Mostly it’s dogs, and once one is taken to kennels it is assessed and, if a microchip is found, its owners contacted.

The RSPCA can get involved when animals have health concerns.

Officers must also take safety precautions when dealing with dogs.

Naomi, who was bitten while rescuing a trapped dog the day before she took The Star out, said: “I have friends who think I’m crazy, because it’s true we don’t know these dogs or anything about them.

“But you can’t be scared in this job. You have got to get in there, but safely. In the majority dogs are aggressive because they are scared.”

And the dogs aren’t the only ones who can get angry.

Owners are sometimes abusive when faced with the £62 fee charged to cover the cost of housing lost dogs.

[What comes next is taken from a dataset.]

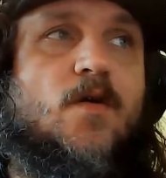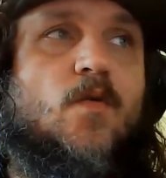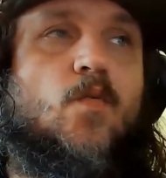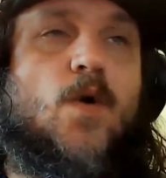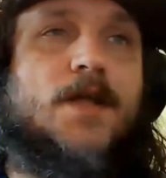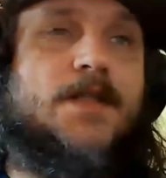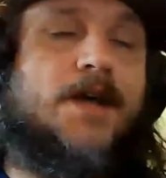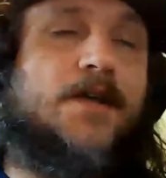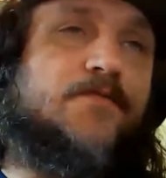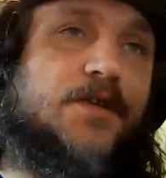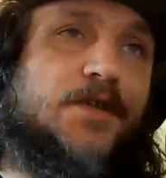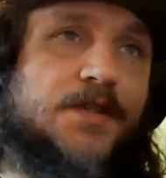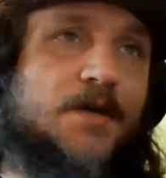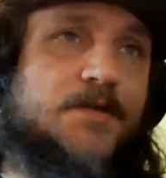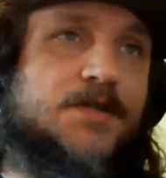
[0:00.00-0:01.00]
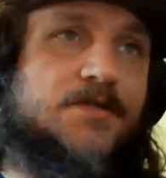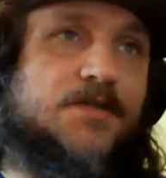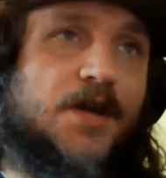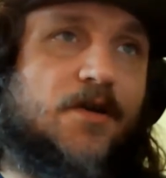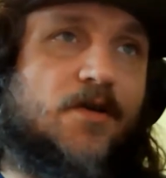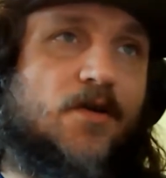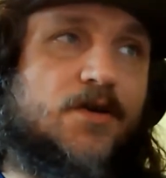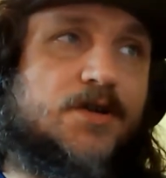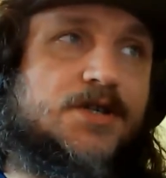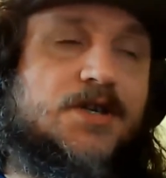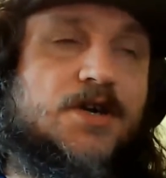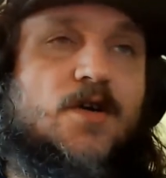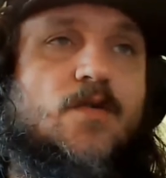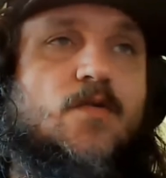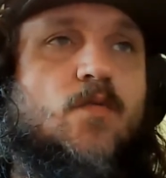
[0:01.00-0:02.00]
100,000
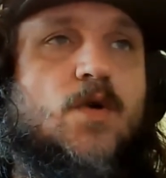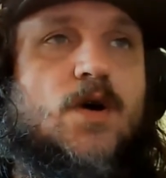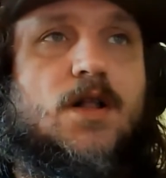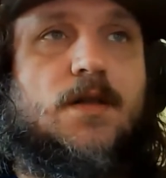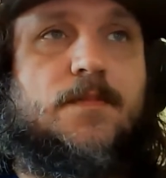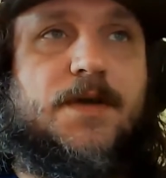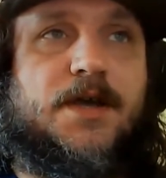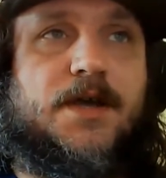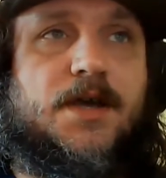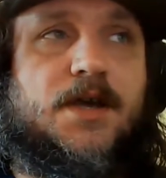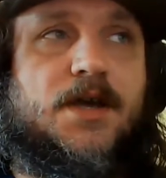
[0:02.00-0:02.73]
records will be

The council says its service also reduces the risk of stray dogs causing accidents, fouling and biting people.

Its Spring Street kennels, due to be replaced with a new facility in Darnall, have signs explaining staff do not set fees - as well as thank you notes.

But Naomi says the worst part of the job is dealing with dog fouling, as officers also investigate complaints and patrol hotspots.

She added: “It is so frustrating. If there is someone letting a dog mess and walking away I will pull up and issue a penalty notice.

“I do love my job. The best bit is to see the transformation of some of the dogs that come in, how they have new homes. Sometimes the change is unbelievable.”

The kennels are open 365 days a year.